An American team of scientists have used physical as basis, and have presented their results based on the following hypothesis; 

- There exist a Santa who is visiting all-goodnatured children.

- Santa uses flying reindeer and a sledge on delivering Chistmas gifts.


Lets start with the hypothesis of flying reindeer.


No known reindeer-race is able to fly.

However, there excist approx. 300.000 species yet not scientifically known or classified.

Even if most of these are insects and inferior species, it's still a possibility that airborn reindeer excist and that Santa is the one and only knowing this race.






We can establish that there are 2 billion children under the age of 18 in the World.


There are about 2 billion children in the world, but since Santa Claus does not visit Muslims, Hindus, Jews and Buddhists, he has to attend to 'only' about 378 million of them. Assuming that an average family has 2,5 children, we estimate that Santa has to make about 152 million home visits on Christmas (According to figures from "Population Reference Bureau".)


Based on an average of 4,11 children per hosehold Santa has to visit 91,8 million homes. This is based on at least one "kind" child in each home.
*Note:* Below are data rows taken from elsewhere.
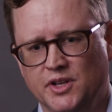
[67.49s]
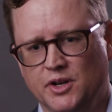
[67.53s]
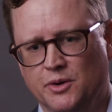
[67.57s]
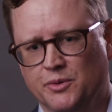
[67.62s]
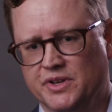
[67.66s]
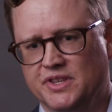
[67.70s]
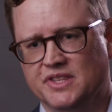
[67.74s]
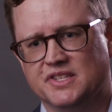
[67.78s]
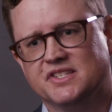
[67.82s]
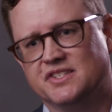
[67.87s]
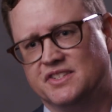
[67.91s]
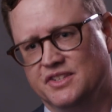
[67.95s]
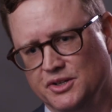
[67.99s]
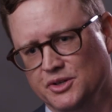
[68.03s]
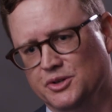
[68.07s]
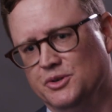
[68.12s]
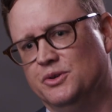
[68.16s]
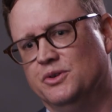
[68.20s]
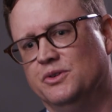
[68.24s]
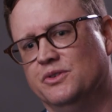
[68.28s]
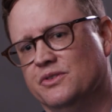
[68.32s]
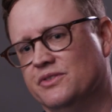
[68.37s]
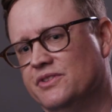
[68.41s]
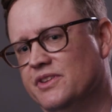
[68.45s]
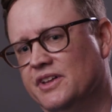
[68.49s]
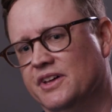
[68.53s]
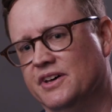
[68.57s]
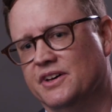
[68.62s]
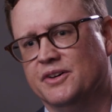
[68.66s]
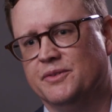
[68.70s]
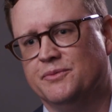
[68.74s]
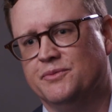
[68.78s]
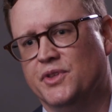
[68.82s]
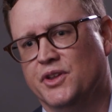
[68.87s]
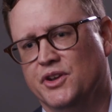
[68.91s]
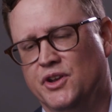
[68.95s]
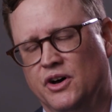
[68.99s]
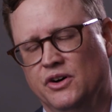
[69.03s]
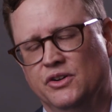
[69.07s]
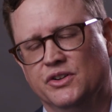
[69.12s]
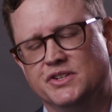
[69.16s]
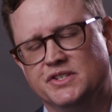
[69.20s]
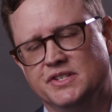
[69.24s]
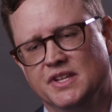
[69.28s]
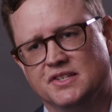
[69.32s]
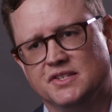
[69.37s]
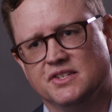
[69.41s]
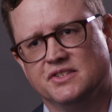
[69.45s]
instill the
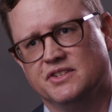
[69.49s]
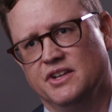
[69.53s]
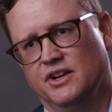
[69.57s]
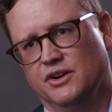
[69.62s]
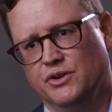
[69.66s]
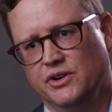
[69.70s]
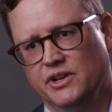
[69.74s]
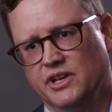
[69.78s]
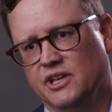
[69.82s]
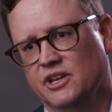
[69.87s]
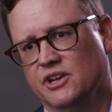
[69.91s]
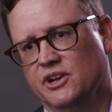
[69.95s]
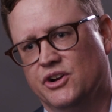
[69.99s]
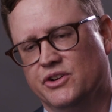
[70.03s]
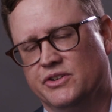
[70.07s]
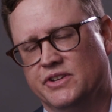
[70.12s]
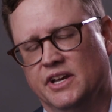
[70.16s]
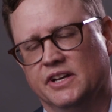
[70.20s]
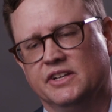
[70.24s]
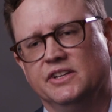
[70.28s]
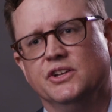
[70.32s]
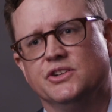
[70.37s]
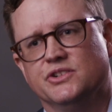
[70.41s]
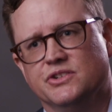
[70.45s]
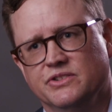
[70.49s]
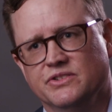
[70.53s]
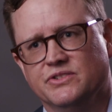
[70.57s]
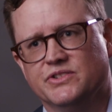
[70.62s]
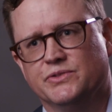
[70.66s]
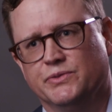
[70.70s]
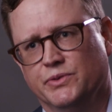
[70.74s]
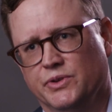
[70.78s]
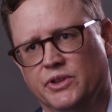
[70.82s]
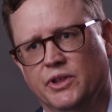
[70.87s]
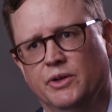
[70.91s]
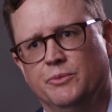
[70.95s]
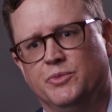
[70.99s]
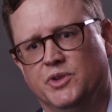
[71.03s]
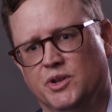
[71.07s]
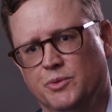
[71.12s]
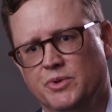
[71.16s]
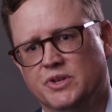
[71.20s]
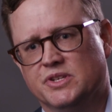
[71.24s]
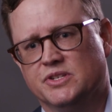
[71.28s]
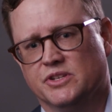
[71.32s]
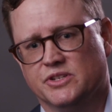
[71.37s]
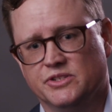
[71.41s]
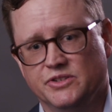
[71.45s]
knowledge necessary in our technicians for them to
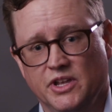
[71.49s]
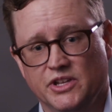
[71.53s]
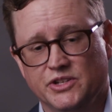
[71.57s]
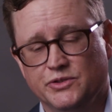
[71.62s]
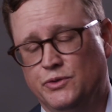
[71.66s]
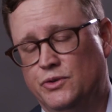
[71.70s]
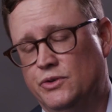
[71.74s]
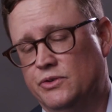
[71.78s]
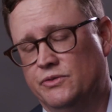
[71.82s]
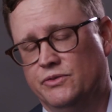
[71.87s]
be successful,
Due to time zones and earthrotation

We suppose that Santa plans his route strategically and travels westbound in order to extend the 24-hour period. He will then be able to work at a maximum of 31 hours on Christmas Eve.


To attend the 91,8 mill. homes, Santa has to visit 822,6 homes per second.
In 1/000 of a second Santa needs time to park his sleigh properly, climb down the chimney, brush off soot from the chimney,distribute Christmas gifts via stockings or Christmas trees or from his bag, shove the rice pudding down his throat and then leave the building, brush off soot from the chimney again, climb into the sledge and drive to the next home.


Supposing all 91,8 mill homes are placed in the same distance from each other, which is obviously wrong, but all the same may be accepted for further calculations, this gives an average distance of 1,3 kilometers between each stop.

The travelling route will the be a total of 21,5 mill. km.


The consequence is that Santa has to travel 1088 km. per second - more than 3000 times faster than sound. 

For comparison it may be mentioned that the fastes vessel constructed by Mankind so far, the space probe Ulysses, has a maximum speed of 43,5 kilometer per second. 

An ordinary raindeer may at a maximum acomplish 24 kilometer per hour. 



The sleigh's cargo.

If we hypothesise that each child receives a Christmas gift that weighs 1 kilo, the entire heap of gifts must weigh 380 000 tonnes. Add to this that Santa himself is not a small guy. An ordinary reindeer can pull up to 200 kilos.  

If we assume that an flying reindeer may pull 10 times more in the air, 214200 reindeer would be needed. This increases the total weight of the equipage to 176715 tonnes, in addition to Santa and the sleigh. (This is four times the weight of the ship Queen Elisabeth.


176.715 tonnes on a speed of 1088 kilometers per second generates enormously air resistance

This air resistance will heath up the reindeer in the same way as a spaceskip flying into the atmosphere of Earth. The first two reindeer will be exposed of an energy
equivalent to 14,3 Quintillion joule p.r. second - each! 

In short, the two first reindeer will burst in flames immediately. When the first two are gone the next two will be exposed to the same amount of energy and a chain reaction will arise. The result of this is that all the reindeer will evaporate in  4,26 thousandth of a second. 


Santa will due to this event, be exposed to centrifugal forces  17500,6 times the force of gravity.  

If Santa's wight is 125 kiloes, (he probably weighs more) he will be pressed bacbackwards in the sledge with a power of  2 167 007 kiloes.


Conclusion  is simple:
If santa even manage to deliver any gifts, he'll probably be dead now. 


Of course it's possible that Santa have control of a technology or is master of dimensions that up to now is not know to anyone else. The red nose of Rudolf the Reindeer, which may be an advanced form of heat shield, points to this beeing the issue.

So this make it possible still to believe of the existence of Santa Claus! 


And the above mentioned is of course NOT true. The scientists have completely forgotten the fact that Santa is able to be in many, many places at the same time! So the calculations are all wrong!

Make a tour to several shops and shopping centres the weeks before Christmas - and see for yourself - he's everywhere at the same time!

SO - next time a child asks if Santa exist - JUST ANSWER  YES!


That's probably the way it is - because he's bringing all the gifts every year!

Santa Claus is of course still existing!!!